* [WORK TASK]: Nothing but the text of the listing, repeated exactly, belongs in the answer; leave the images out.

* [DATA]:
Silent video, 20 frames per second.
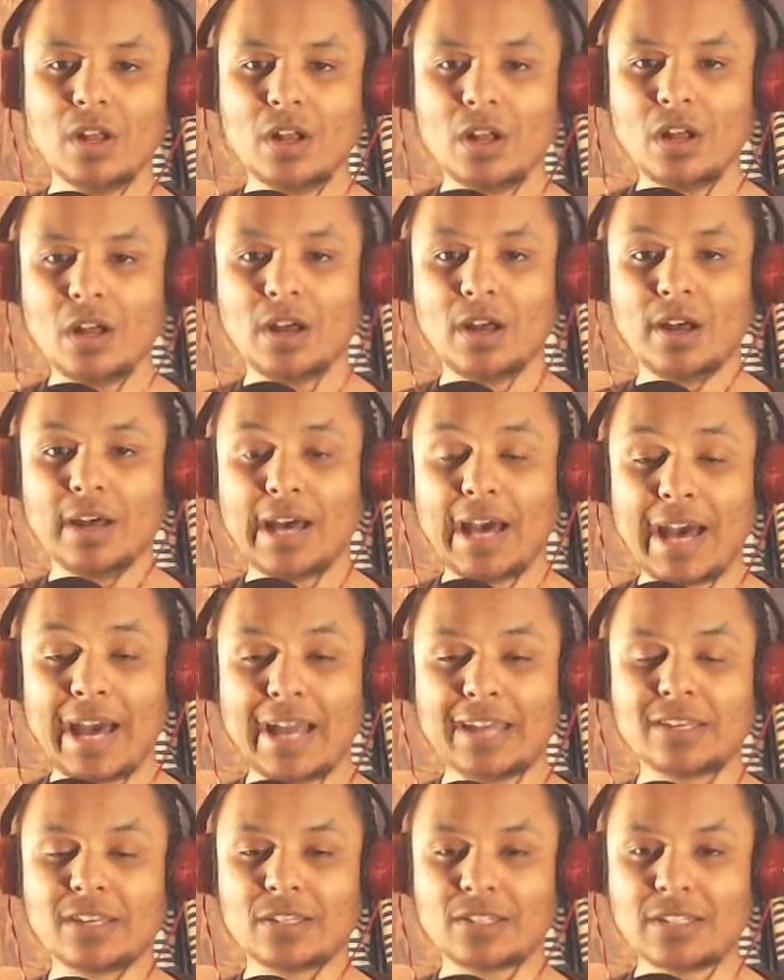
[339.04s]

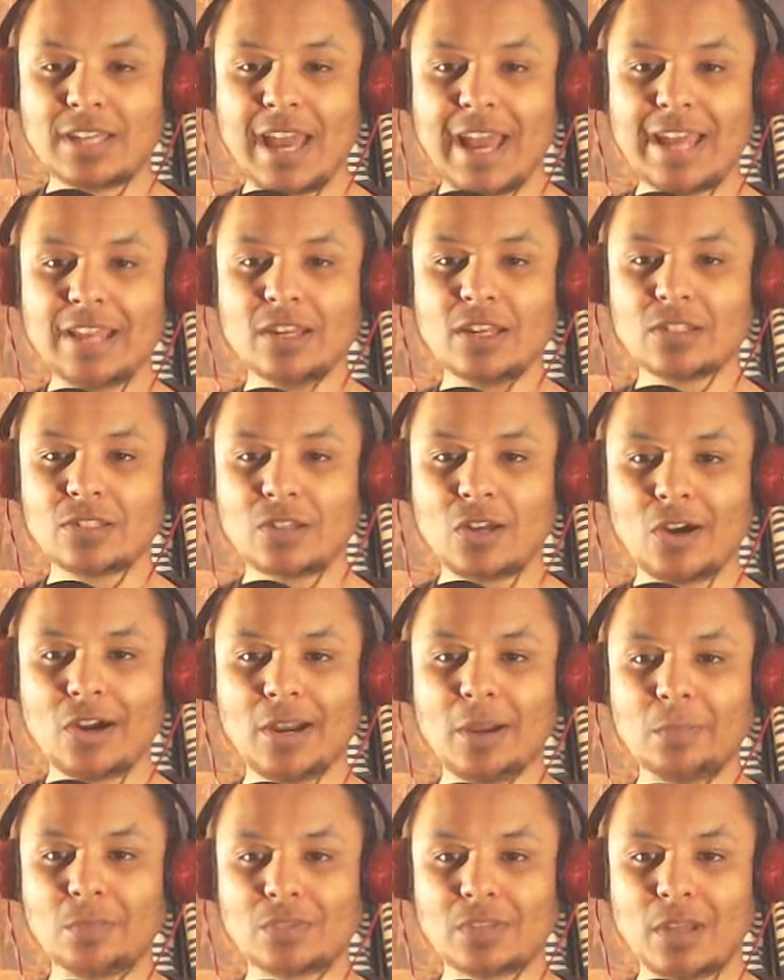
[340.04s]
Add 10
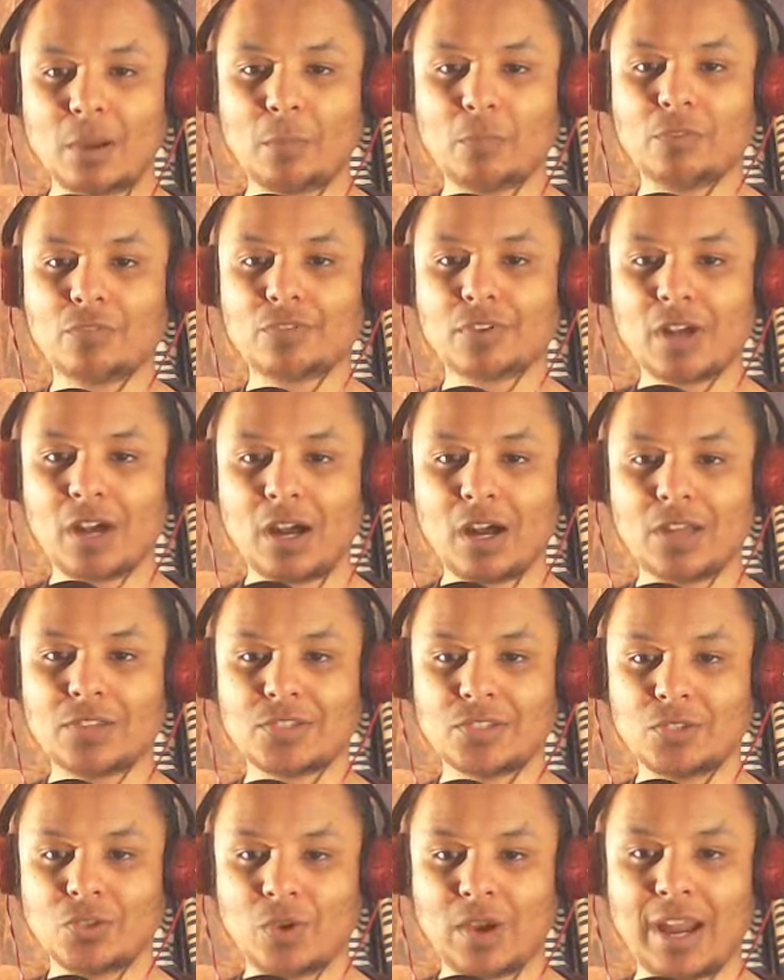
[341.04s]
times number of cards
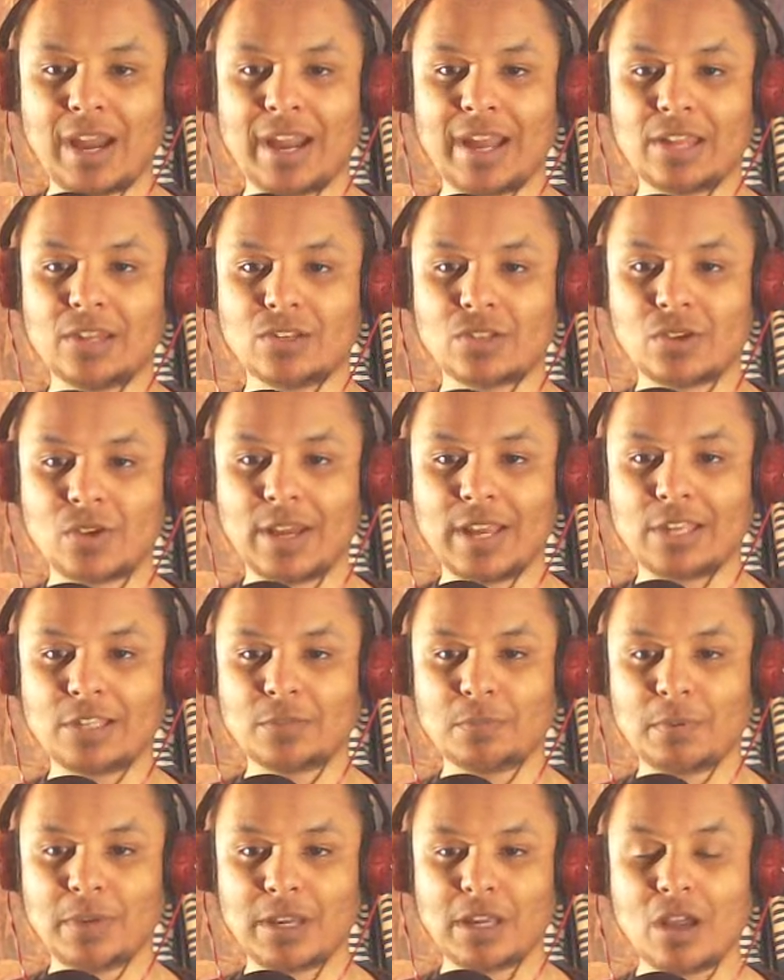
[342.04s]
in your hand to
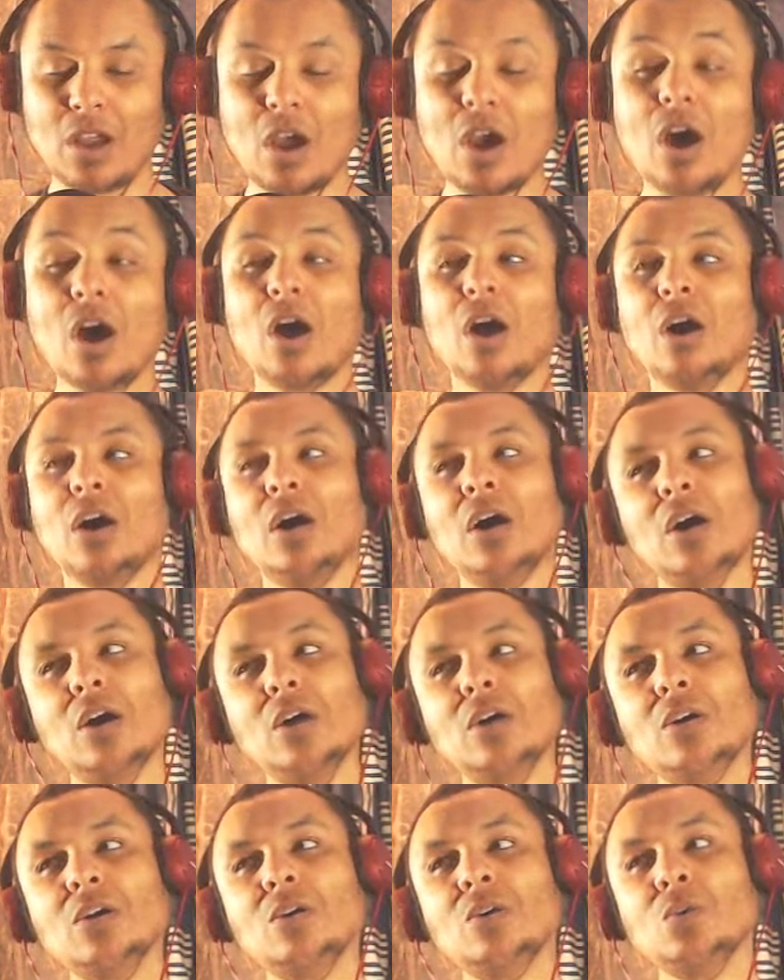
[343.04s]
HP.
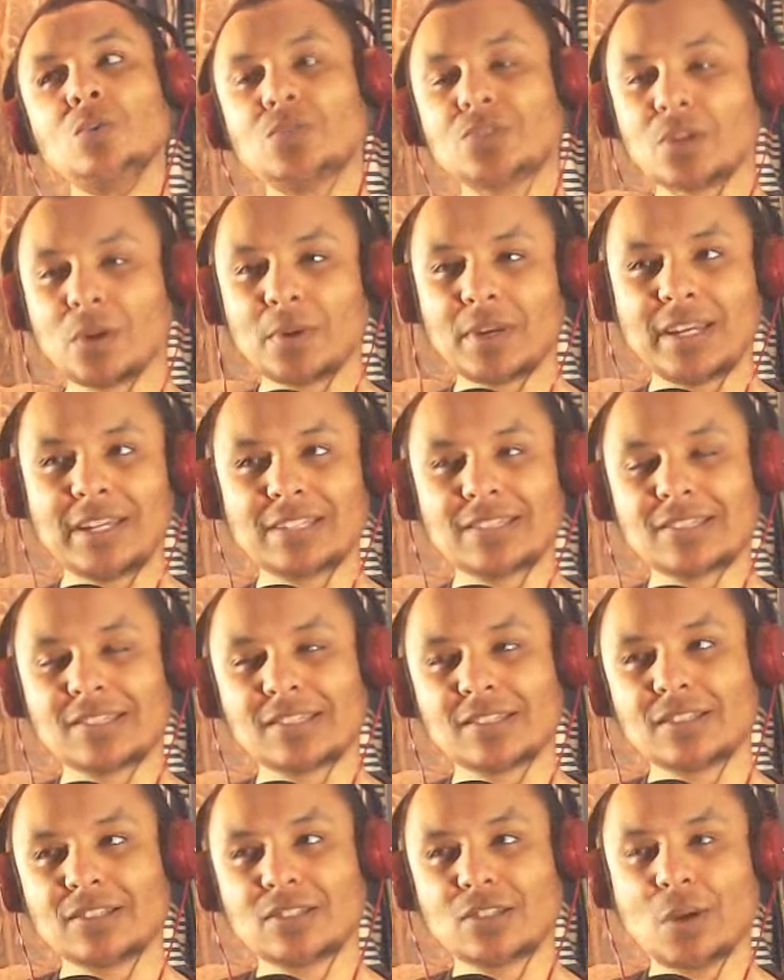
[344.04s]
Oh, so he's
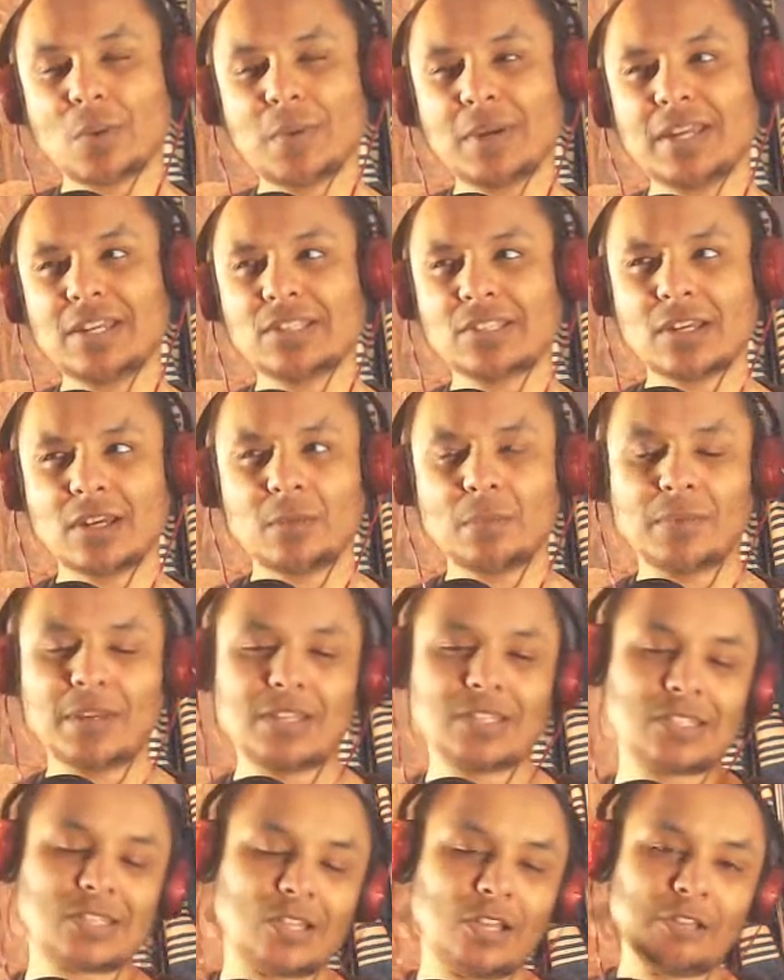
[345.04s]

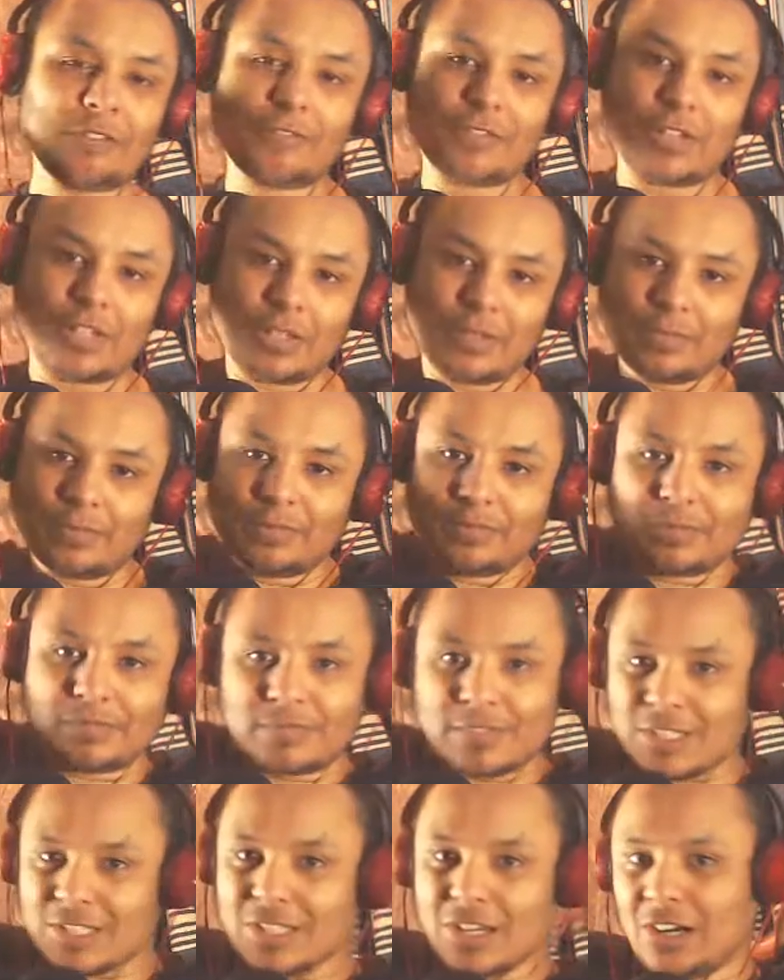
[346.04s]
Slifer,
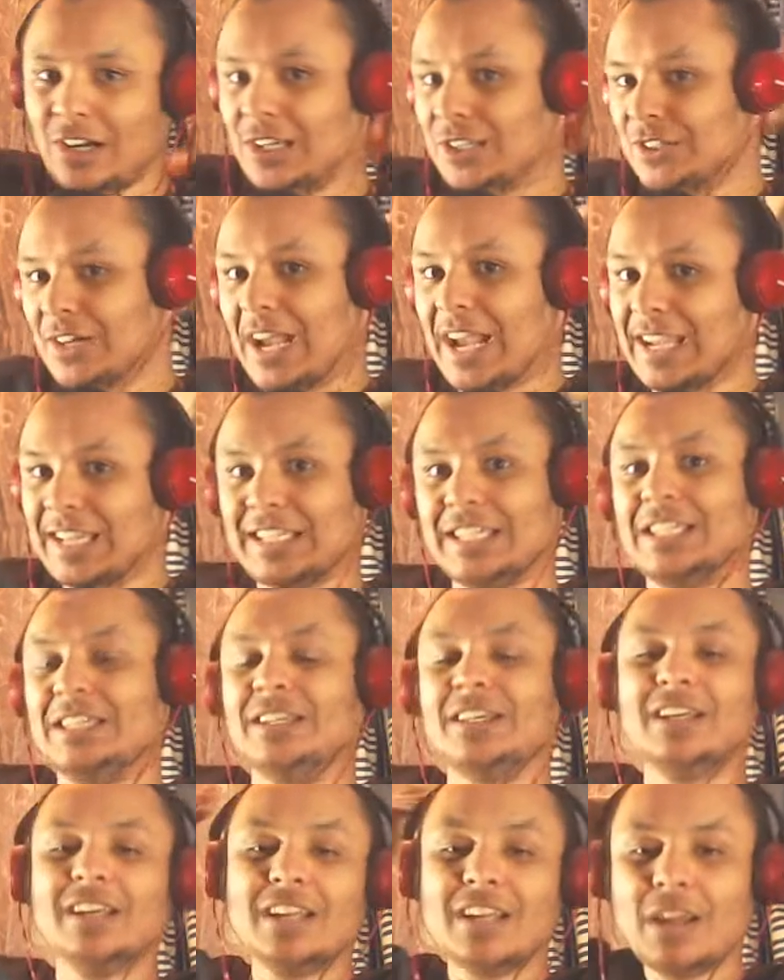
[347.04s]
the Sky Dragon.
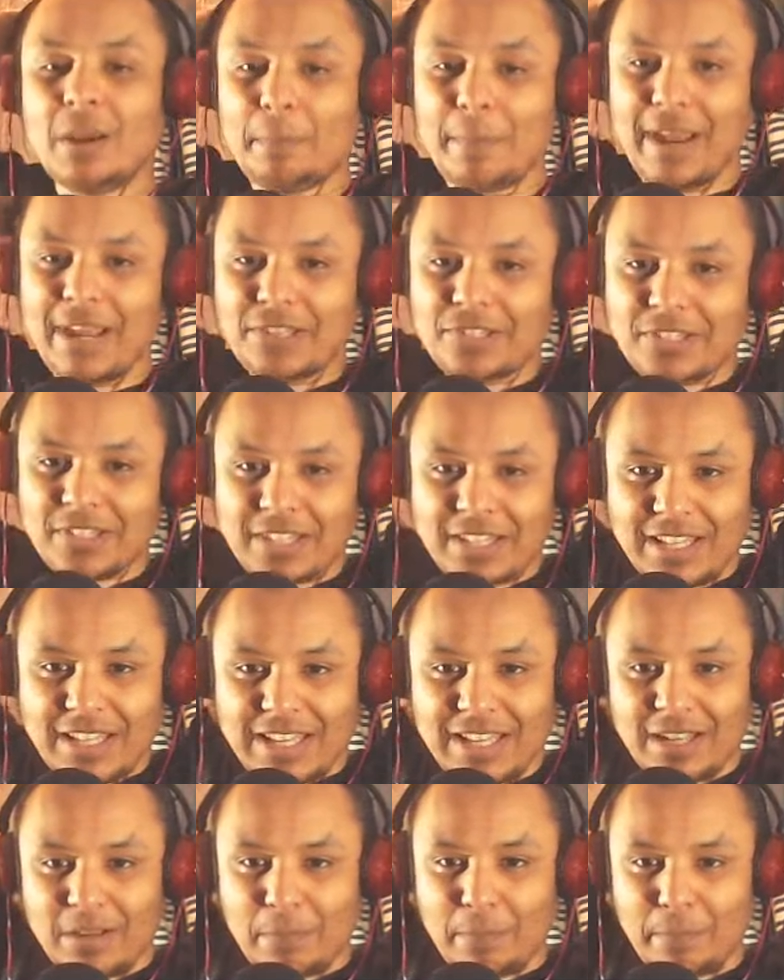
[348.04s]

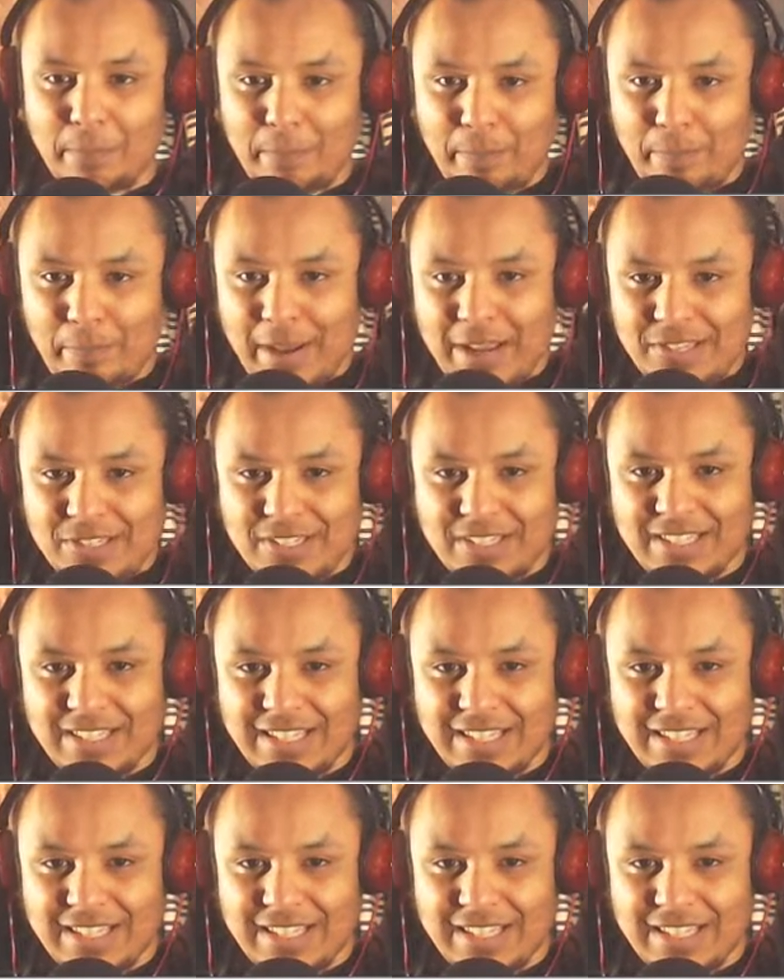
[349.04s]
Basically, he gets 10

* [RESULT OF THIS TASK]:
Silent video, 20 frames per second.
[339.04s]

[340.04s]
Add 10
[341.04s]
times number of cards
[342.04s]
in your hand to
[343.04s]
HP.
[344.04s]
Oh, so he's
[345.04s]

[346.04s]
Slifer,
[347.04s]
the Sky Dragon.
[348.04s]

[349.04s]
Basically, he gets 10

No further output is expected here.